Saved data entries:
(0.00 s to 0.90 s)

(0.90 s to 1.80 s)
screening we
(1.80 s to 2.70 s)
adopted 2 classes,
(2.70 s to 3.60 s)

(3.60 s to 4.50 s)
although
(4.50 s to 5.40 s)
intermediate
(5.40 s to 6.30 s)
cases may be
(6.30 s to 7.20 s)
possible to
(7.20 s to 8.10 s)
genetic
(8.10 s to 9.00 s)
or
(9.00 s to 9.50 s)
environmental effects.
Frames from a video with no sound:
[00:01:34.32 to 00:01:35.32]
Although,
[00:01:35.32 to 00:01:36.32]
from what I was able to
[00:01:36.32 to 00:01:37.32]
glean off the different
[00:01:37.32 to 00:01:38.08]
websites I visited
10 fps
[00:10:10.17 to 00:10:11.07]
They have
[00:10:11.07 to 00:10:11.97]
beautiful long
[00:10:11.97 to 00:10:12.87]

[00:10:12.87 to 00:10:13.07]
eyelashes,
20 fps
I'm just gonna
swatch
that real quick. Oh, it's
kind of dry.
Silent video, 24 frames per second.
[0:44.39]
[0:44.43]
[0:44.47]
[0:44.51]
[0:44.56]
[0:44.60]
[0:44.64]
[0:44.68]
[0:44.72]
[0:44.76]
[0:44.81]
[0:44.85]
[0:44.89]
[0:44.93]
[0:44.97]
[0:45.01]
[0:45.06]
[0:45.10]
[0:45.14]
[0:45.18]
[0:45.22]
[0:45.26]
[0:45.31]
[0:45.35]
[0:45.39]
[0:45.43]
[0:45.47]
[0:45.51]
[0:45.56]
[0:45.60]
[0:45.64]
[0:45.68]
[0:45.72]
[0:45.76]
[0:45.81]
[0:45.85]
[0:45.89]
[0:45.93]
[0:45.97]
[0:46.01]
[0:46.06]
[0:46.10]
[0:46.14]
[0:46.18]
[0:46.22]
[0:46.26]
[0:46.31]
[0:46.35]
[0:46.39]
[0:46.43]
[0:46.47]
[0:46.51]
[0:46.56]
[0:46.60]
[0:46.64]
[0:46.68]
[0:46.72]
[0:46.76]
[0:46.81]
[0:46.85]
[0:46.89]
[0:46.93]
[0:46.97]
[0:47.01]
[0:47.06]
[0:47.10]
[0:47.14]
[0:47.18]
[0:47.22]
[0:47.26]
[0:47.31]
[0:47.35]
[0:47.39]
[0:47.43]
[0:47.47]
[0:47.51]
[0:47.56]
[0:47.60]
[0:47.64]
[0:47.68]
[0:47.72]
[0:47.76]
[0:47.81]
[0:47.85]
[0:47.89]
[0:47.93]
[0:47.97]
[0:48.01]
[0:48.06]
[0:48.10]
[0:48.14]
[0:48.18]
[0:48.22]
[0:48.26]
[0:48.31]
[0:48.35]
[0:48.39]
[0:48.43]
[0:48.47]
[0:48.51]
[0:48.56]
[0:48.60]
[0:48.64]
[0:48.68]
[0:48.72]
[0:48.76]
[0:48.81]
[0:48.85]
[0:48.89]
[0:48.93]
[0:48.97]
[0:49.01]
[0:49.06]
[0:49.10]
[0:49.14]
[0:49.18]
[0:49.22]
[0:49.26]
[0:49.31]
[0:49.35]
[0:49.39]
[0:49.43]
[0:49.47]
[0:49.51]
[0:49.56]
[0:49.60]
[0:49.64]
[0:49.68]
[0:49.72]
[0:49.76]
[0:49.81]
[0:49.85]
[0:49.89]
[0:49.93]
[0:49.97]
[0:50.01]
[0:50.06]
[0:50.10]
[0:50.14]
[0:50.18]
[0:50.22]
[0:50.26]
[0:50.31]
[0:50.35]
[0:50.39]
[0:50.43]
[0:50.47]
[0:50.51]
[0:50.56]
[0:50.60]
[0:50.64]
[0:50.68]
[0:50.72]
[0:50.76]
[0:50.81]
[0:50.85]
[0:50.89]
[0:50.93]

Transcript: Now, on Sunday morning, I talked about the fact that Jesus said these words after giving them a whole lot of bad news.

> **Work to be completed**
Filter the entries down to the lines that hold "video". Copy those lines.

> **Solution**
Frames from a video with no sound:
Silent video, 24 frames per second.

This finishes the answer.